Every entry is to be transcribed as it stands. Images stay out.

___ Task material ___

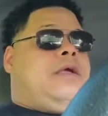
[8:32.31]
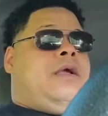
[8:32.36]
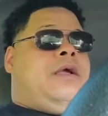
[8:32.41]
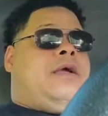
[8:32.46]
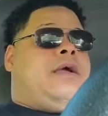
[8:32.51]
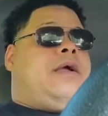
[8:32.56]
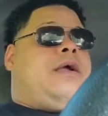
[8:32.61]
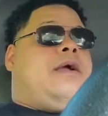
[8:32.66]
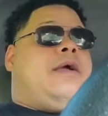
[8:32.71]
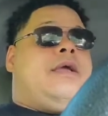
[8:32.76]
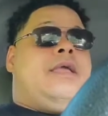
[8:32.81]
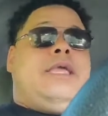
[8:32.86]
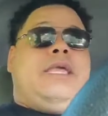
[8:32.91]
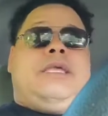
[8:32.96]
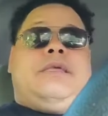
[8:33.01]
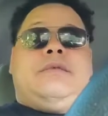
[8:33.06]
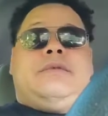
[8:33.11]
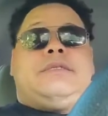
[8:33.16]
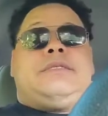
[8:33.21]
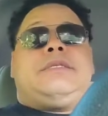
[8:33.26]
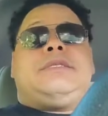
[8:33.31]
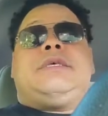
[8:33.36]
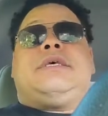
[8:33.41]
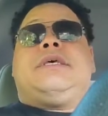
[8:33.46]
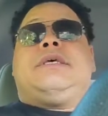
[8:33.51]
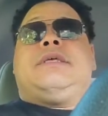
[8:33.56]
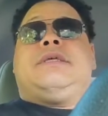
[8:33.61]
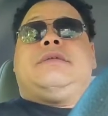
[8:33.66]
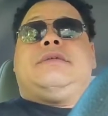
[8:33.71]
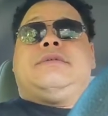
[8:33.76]
girl, he used
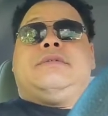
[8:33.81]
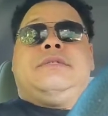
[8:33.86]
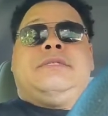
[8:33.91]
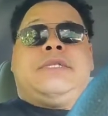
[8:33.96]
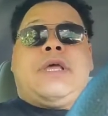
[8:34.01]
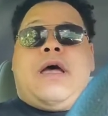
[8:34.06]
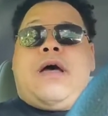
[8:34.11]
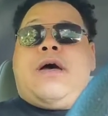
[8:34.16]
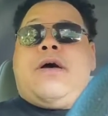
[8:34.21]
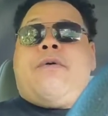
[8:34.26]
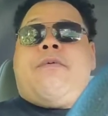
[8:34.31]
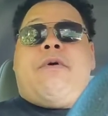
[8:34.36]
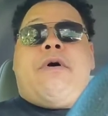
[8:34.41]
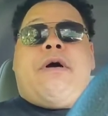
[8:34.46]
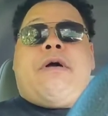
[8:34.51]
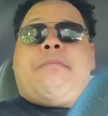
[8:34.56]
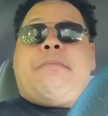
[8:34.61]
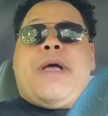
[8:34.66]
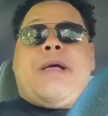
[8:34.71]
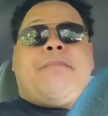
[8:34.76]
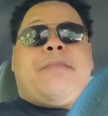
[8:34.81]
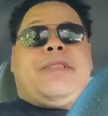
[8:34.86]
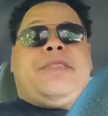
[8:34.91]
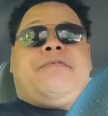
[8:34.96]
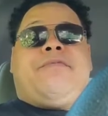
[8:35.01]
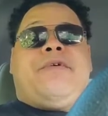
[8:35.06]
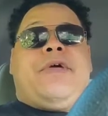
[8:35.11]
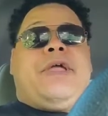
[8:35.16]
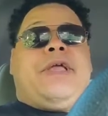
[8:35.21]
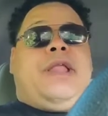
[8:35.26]
to dog walk my
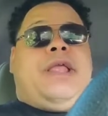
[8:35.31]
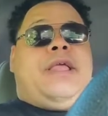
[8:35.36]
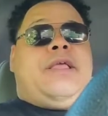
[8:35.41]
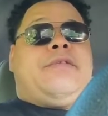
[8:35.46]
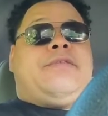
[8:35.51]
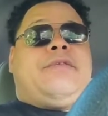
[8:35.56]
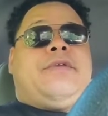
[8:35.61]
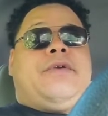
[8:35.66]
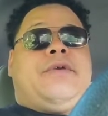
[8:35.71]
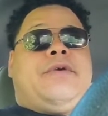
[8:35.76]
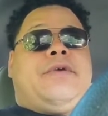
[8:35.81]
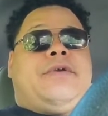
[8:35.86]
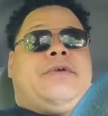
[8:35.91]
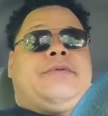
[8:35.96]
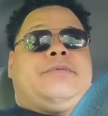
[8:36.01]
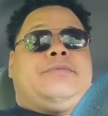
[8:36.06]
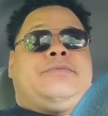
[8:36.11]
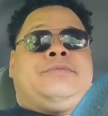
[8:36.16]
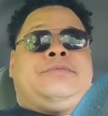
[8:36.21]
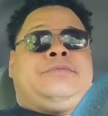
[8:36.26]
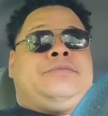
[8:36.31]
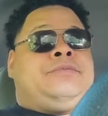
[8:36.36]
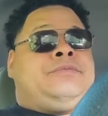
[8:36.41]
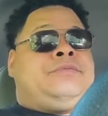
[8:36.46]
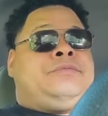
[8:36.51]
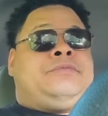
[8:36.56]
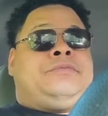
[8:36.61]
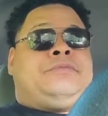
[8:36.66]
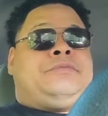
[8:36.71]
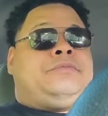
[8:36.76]
motherfucking ass, girl.
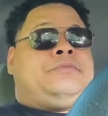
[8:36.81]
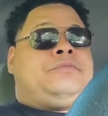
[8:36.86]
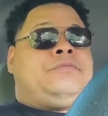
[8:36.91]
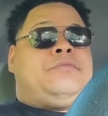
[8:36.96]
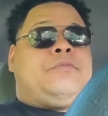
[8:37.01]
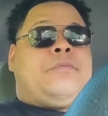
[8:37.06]
Oh,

___

Answer box |
[8:32.31]
[8:32.36]
[8:32.41]
[8:32.46]
[8:32.51]
[8:32.56]
[8:32.61]
[8:32.66]
[8:32.71]
[8:32.76]
[8:32.81]
[8:32.86]
[8:32.91]
[8:32.96]
[8:33.01]
[8:33.06]
[8:33.11]
[8:33.16]
[8:33.21]
[8:33.26]
[8:33.31]
[8:33.36]
[8:33.41]
[8:33.46]
[8:33.51]
[8:33.56]
[8:33.61]
[8:33.66]
[8:33.71]
[8:33.76]
girl, he used
[8:33.81]
[8:33.86]
[8:33.91]
[8:33.96]
[8:34.01]
[8:34.06]
[8:34.11]
[8:34.16]
[8:34.21]
[8:34.26]
[8:34.31]
[8:34.36]
[8:34.41]
[8:34.46]
[8:34.51]
[8:34.56]
[8:34.61]
[8:34.66]
[8:34.71]
[8:34.76]
[8:34.81]
[8:34.86]
[8:34.91]
[8:34.96]
[8:35.01]
[8:35.06]
[8:35.11]
[8:35.16]
[8:35.21]
[8:35.26]
to dog walk my
[8:35.31]
[8:35.36]
[8:35.41]
[8:35.46]
[8:35.51]
[8:35.56]
[8:35.61]
[8:35.66]
[8:35.71]
[8:35.76]
[8:35.81]
[8:35.86]
[8:35.91]
[8:35.96]
[8:36.01]
[8:36.06]
[8:36.11]
[8:36.16]
[8:36.21]
[8:36.26]
[8:36.31]
[8:36.36]
[8:36.41]
[8:36.46]
[8:36.51]
[8:36.56]
[8:36.61]
[8:36.66]
[8:36.71]
[8:36.76]
motherfucking ass, girl.
[8:36.81]
[8:36.86]
[8:36.91]
[8:36.96]
[8:37.01]
[8:37.06]
Oh,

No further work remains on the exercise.